Parliament has moved to roll out new message authentication. 

The Department of Parliamentary Services (DPS) will soon deploy domain-based message authentication, reporting and conformance (DMARC) on its aph.gov.au domain.

Senate president Slade Brockman has told a senate estimates session that DMARC will be introduced in early December to protect email domains by “blocking emails generated by third-party distribution services”.

DPS received funding to introduce DMARC last financial year among new cyber security enhancements to the parliamentary computing network.

“These security changes mean that, from December 6 2021, emails generated by third parties using [an] aph.gov.au address will not be delivered,” Mr Brockman says.

Mr Brockman said DMARC will prevent “cyber criminals impersonating our official site to send phishing emails to constituents and clients” and “protect the aph.gov.au domain from being used for email spoofing, phishing attacks and cyber crimes”.

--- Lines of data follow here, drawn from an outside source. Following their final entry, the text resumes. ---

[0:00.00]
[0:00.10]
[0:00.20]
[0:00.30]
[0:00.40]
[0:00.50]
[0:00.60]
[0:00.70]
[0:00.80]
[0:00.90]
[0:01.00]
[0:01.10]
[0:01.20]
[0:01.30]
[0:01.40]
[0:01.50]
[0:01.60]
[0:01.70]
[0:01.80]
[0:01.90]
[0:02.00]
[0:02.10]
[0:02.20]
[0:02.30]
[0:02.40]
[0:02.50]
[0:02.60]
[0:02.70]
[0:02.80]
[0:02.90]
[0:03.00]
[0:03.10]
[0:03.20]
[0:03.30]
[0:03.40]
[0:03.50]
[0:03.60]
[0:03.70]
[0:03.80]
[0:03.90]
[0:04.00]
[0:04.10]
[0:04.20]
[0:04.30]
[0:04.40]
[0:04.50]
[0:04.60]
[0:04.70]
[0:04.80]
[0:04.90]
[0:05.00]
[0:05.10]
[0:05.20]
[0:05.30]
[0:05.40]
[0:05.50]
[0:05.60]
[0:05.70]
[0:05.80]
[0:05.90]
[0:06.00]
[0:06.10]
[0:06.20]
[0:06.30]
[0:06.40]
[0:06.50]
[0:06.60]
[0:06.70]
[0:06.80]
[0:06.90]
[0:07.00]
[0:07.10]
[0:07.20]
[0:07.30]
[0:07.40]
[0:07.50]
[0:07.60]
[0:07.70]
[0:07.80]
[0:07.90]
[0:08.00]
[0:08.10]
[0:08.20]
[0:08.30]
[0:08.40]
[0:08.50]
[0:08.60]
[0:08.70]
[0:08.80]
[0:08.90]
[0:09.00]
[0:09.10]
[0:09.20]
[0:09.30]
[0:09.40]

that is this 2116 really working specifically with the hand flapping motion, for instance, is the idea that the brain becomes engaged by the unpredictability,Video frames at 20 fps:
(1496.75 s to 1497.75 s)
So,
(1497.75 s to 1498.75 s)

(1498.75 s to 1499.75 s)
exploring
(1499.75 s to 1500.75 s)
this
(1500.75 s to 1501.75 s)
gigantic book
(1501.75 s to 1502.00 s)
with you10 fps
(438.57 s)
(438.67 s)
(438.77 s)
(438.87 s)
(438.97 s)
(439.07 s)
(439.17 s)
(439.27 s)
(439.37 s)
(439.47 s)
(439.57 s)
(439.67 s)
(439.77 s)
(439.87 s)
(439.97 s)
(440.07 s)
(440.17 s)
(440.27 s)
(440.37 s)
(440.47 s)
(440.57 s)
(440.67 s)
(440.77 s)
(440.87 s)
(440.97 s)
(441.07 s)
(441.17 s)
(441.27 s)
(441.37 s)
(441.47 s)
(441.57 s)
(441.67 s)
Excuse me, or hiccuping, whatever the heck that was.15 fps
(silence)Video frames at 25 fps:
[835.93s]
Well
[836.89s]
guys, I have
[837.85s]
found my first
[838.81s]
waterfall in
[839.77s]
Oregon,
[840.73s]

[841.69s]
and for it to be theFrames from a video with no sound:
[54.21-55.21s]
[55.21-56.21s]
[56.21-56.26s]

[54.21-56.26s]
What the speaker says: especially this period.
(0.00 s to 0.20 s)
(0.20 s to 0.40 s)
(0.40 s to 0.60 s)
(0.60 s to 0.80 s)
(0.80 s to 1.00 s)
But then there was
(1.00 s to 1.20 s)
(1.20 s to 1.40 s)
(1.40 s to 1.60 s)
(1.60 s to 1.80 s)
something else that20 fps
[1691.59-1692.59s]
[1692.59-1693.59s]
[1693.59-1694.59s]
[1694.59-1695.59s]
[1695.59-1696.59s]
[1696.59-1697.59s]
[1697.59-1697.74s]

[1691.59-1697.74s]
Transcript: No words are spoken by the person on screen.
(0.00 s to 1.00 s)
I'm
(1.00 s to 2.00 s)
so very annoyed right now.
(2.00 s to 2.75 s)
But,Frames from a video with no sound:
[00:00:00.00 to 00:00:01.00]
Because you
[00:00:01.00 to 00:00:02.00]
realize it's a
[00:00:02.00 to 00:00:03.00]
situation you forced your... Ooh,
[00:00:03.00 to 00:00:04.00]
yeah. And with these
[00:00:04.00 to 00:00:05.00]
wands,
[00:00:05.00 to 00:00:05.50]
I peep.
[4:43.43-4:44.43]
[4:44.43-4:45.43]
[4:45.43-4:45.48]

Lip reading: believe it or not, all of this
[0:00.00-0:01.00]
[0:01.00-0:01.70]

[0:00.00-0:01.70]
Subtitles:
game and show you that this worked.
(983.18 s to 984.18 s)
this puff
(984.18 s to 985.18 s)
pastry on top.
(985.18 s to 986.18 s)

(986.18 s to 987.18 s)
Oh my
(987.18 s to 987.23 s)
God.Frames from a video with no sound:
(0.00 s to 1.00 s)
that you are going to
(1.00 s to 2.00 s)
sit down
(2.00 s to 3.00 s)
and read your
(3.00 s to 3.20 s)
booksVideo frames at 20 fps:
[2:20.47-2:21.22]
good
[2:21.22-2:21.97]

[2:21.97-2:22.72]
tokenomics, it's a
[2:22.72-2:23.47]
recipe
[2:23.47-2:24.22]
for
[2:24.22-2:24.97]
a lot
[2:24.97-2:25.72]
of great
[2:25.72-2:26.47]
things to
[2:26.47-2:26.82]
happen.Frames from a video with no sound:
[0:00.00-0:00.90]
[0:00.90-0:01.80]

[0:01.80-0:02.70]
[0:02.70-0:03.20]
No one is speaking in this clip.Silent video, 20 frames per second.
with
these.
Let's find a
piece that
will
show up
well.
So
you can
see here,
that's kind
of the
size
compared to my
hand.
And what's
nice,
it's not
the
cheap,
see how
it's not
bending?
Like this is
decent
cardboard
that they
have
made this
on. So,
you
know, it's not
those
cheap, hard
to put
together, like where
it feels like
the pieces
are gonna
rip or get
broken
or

All Parliamentarians that use third-party distribution services have been told to create a new email domain if they want to continue sending emails using the same platforms.

“There are a range of applications that ... essentially use our domain to send emails but are not authorised to do that activity, and as of December 6 they will be prohibited,” Mr Brockman said.

“They are services that we don't manage or have any control over in the sense that we have no contractual arrangements with these vendors.”